Reproduce the records below exactly, leaving out any pictures.
Top of TASK MATERIAL
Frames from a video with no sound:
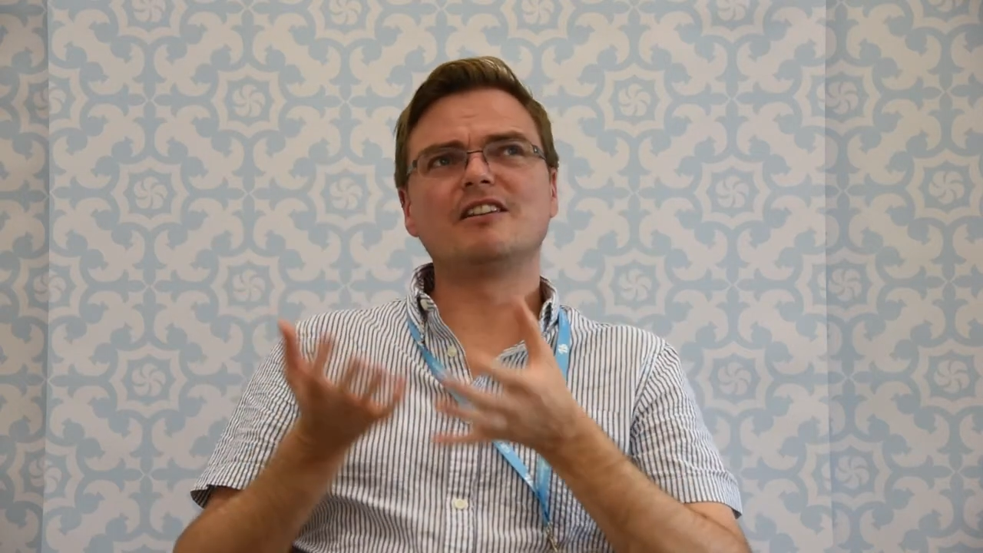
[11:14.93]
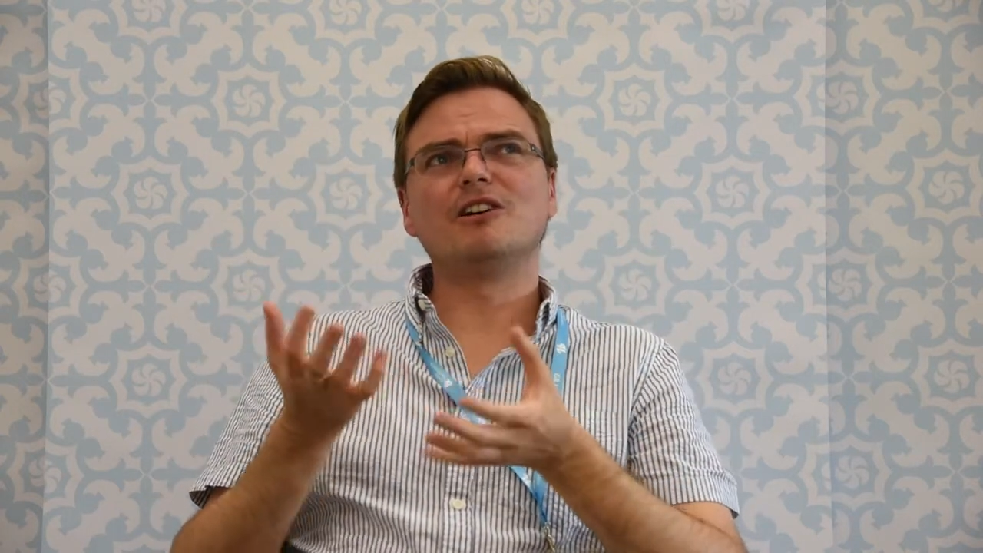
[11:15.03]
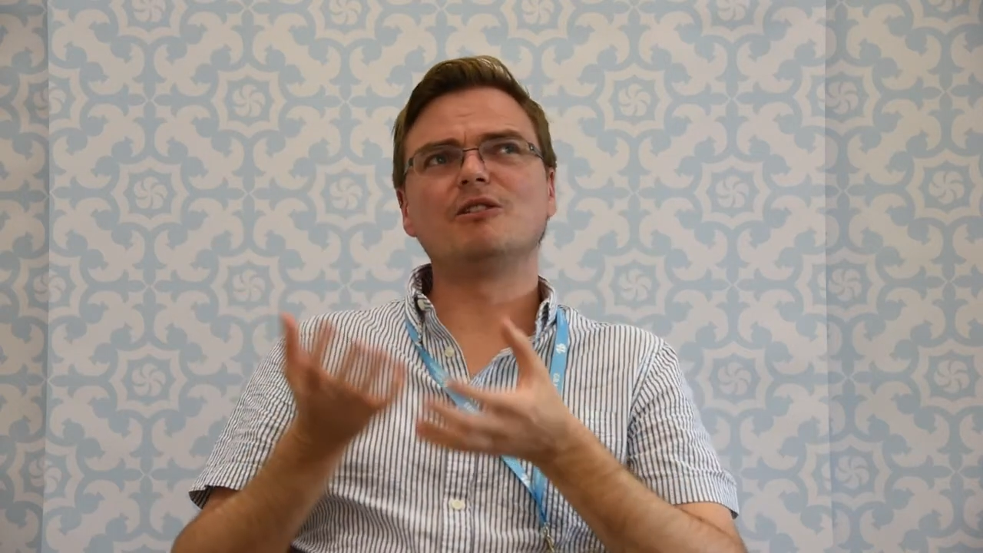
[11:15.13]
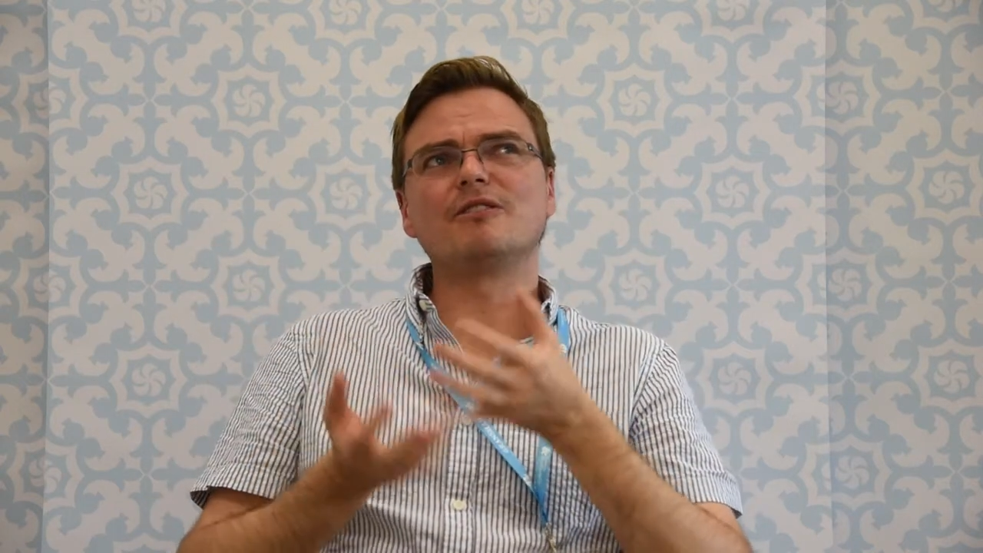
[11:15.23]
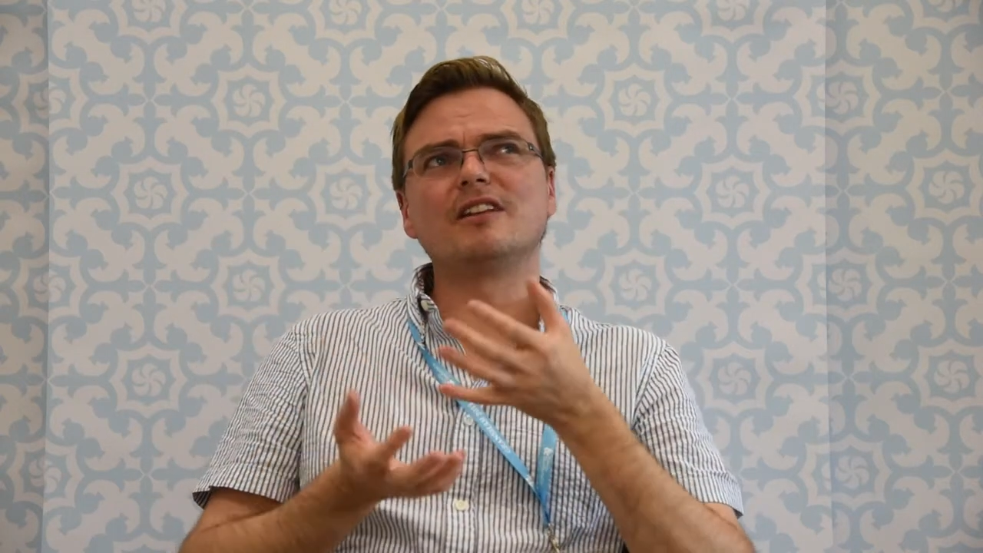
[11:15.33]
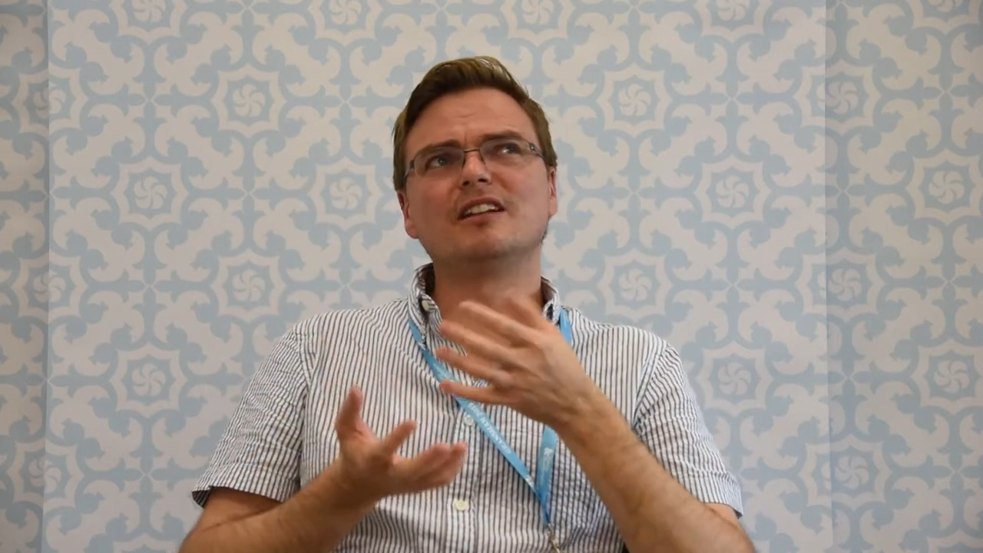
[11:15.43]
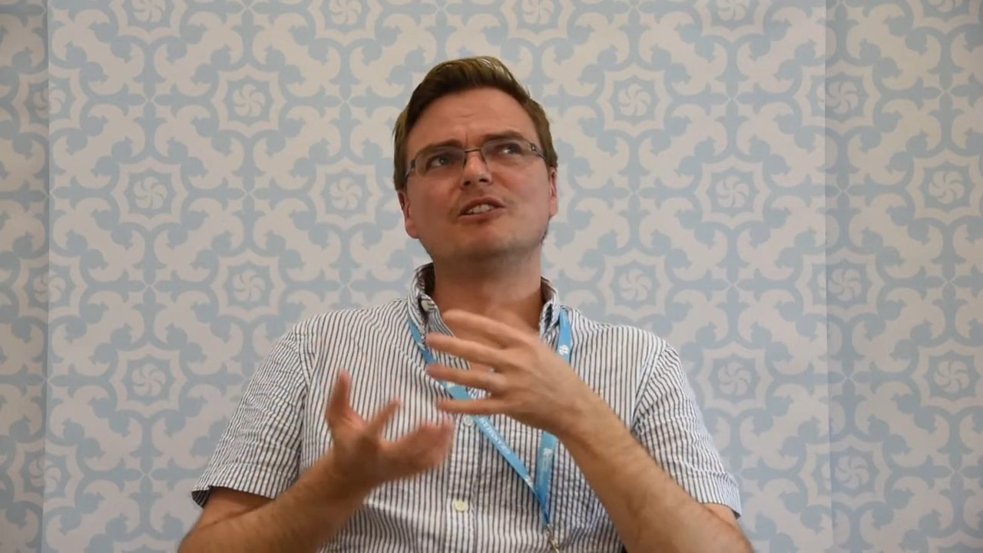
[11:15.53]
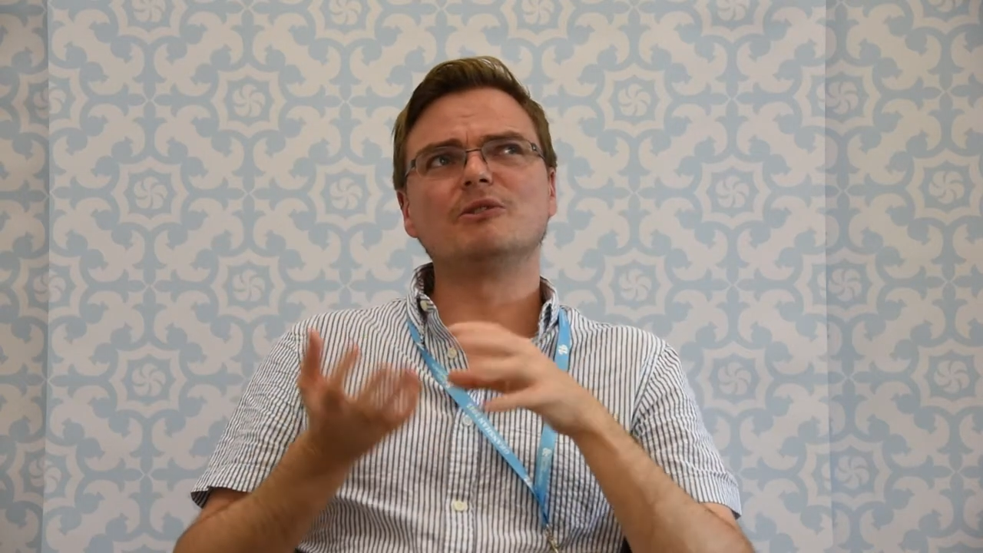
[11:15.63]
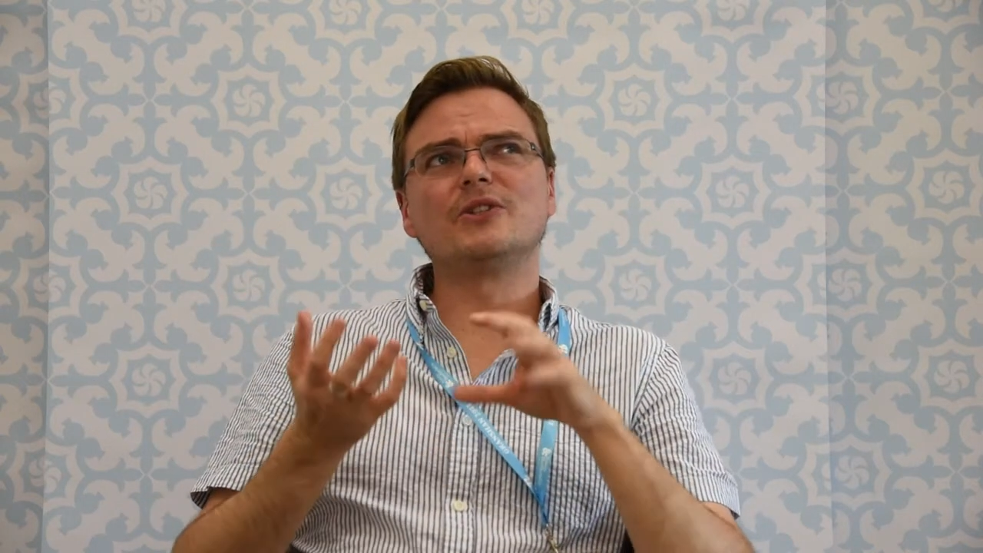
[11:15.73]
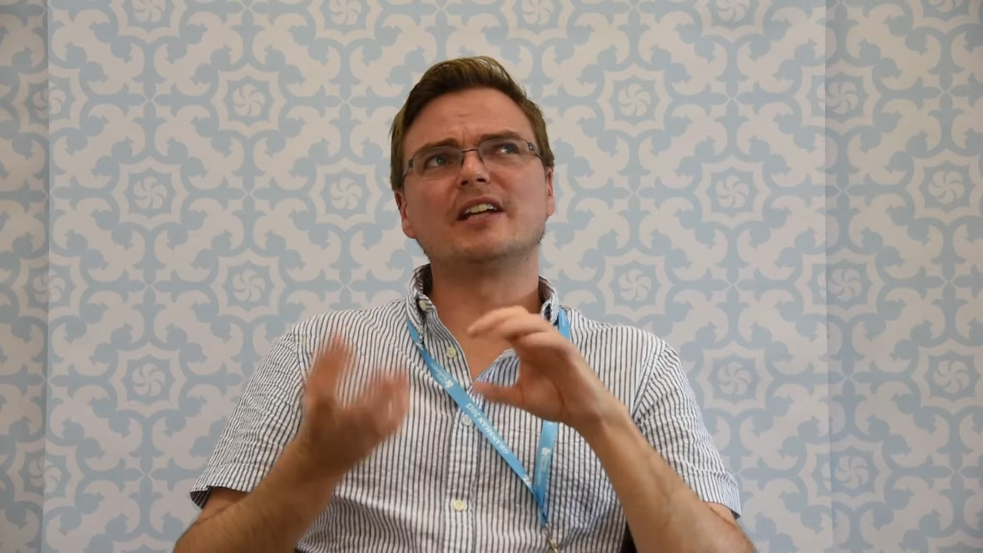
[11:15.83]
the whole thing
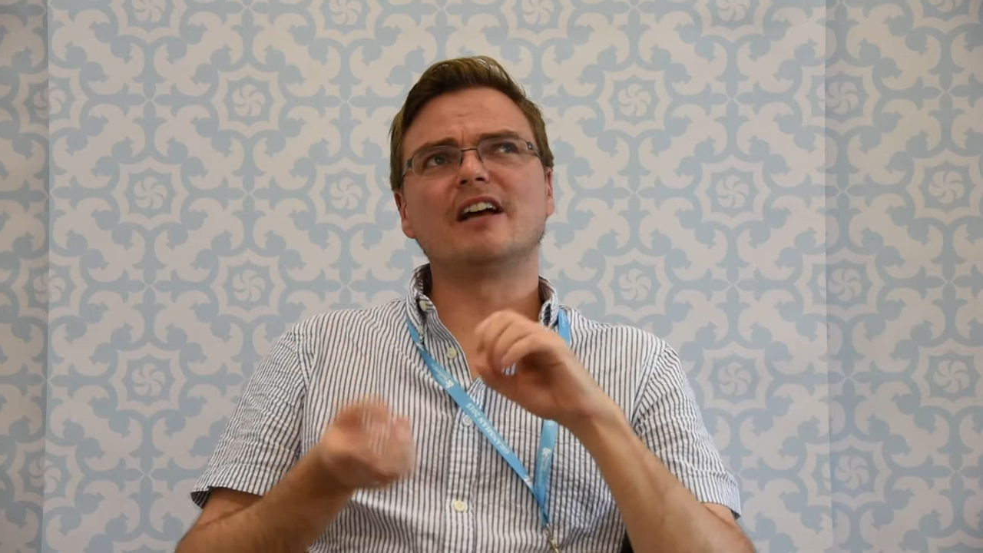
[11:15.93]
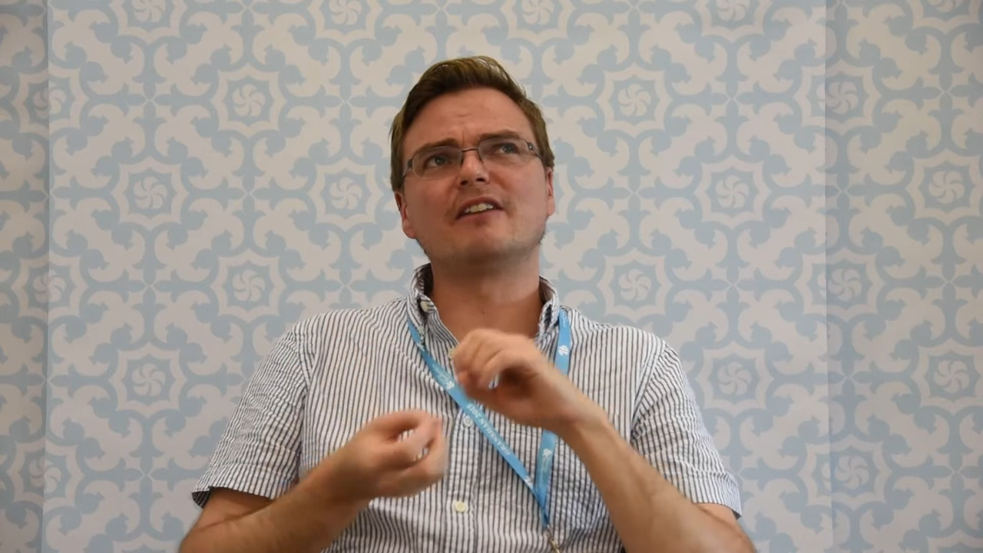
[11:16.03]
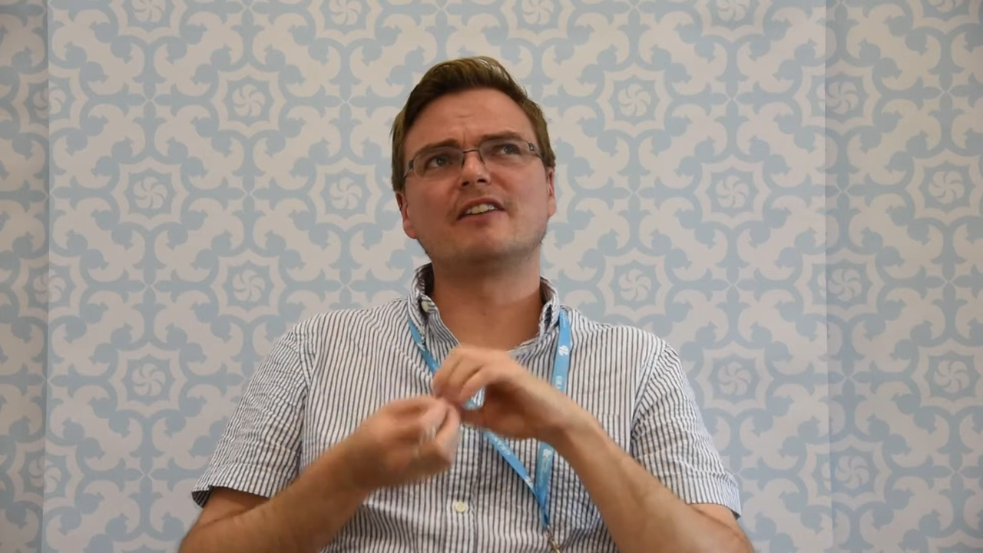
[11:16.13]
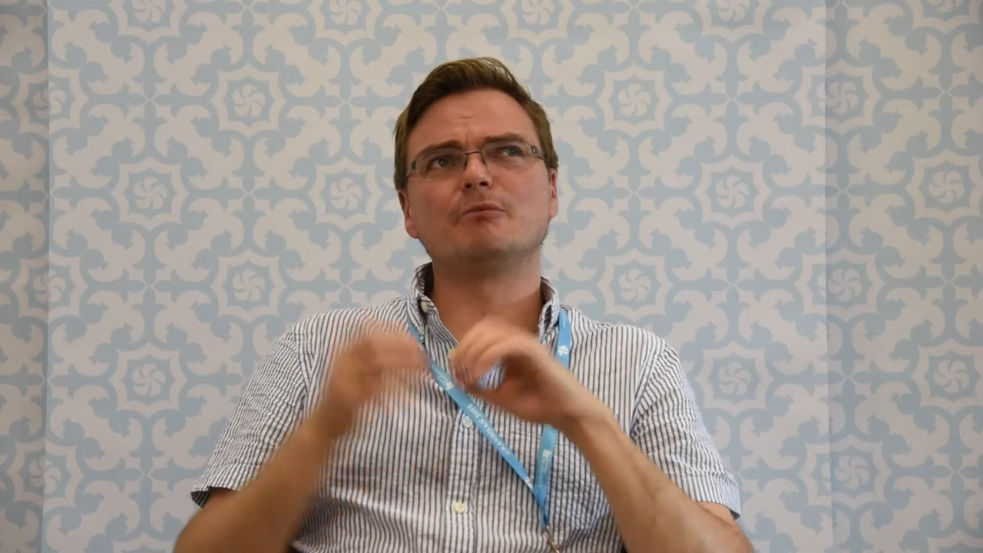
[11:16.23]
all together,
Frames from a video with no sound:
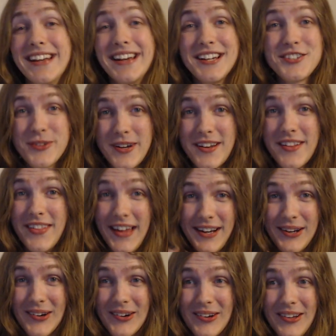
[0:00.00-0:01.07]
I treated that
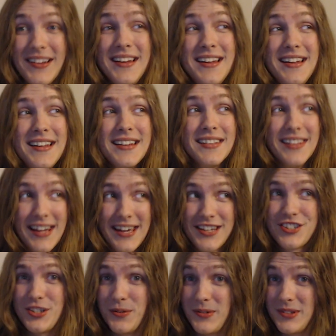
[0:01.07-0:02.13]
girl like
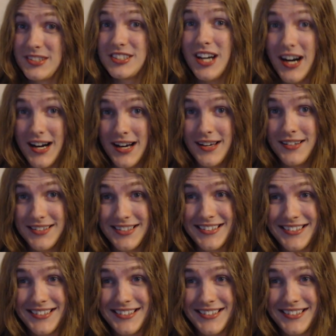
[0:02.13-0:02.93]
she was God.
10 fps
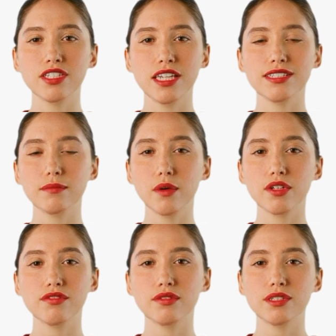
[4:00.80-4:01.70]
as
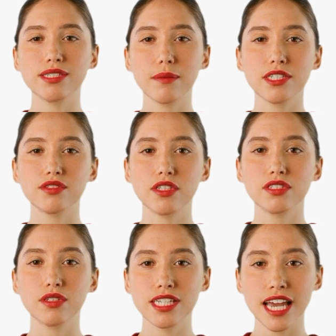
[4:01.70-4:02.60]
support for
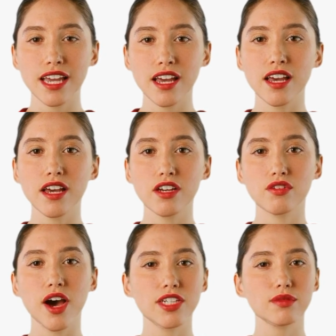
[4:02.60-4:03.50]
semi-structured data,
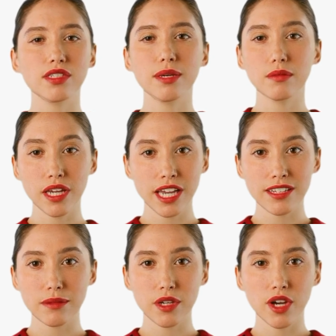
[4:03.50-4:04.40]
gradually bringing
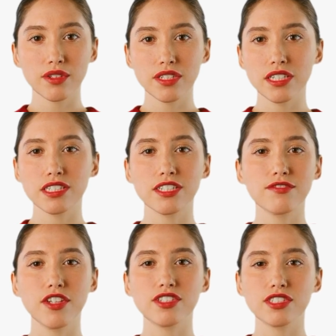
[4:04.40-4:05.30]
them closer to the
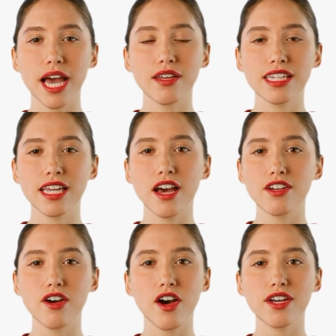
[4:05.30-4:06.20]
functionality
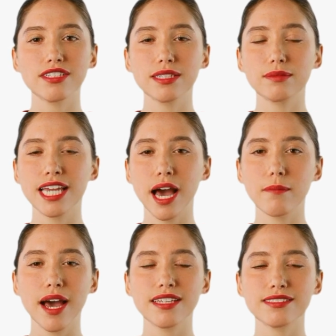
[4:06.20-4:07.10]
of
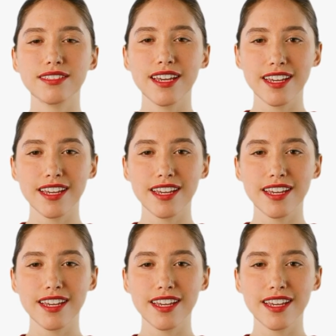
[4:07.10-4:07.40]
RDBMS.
Bottom of TASK MATERIAL
EXERCISE ANSWER:
Frames from a video with no sound:
[11:14.93]
[11:15.03]
[11:15.13]
[11:15.23]
[11:15.33]
[11:15.43]
[11:15.53]
[11:15.63]
[11:15.73]
[11:15.83]
the whole thing
[11:15.93]
[11:16.03]
[11:16.13]
[11:16.23]
all together,
Frames from a video with no sound:
[0:00.00-0:01.07]
I treated that
[0:01.07-0:02.13]
girl like
[0:02.13-0:02.93]
she was God.
10 fps
[4:00.80-4:01.70]
as
[4:01.70-4:02.60]
support for
[4:02.60-4:03.50]
semi-structured data,
[4:03.50-4:04.40]
gradually bringing
[4:04.40-4:05.30]
them closer to the
[4:05.30-4:06.20]
functionality
[4:06.20-4:07.10]
of
[4:07.10-4:07.40]
RDBMS.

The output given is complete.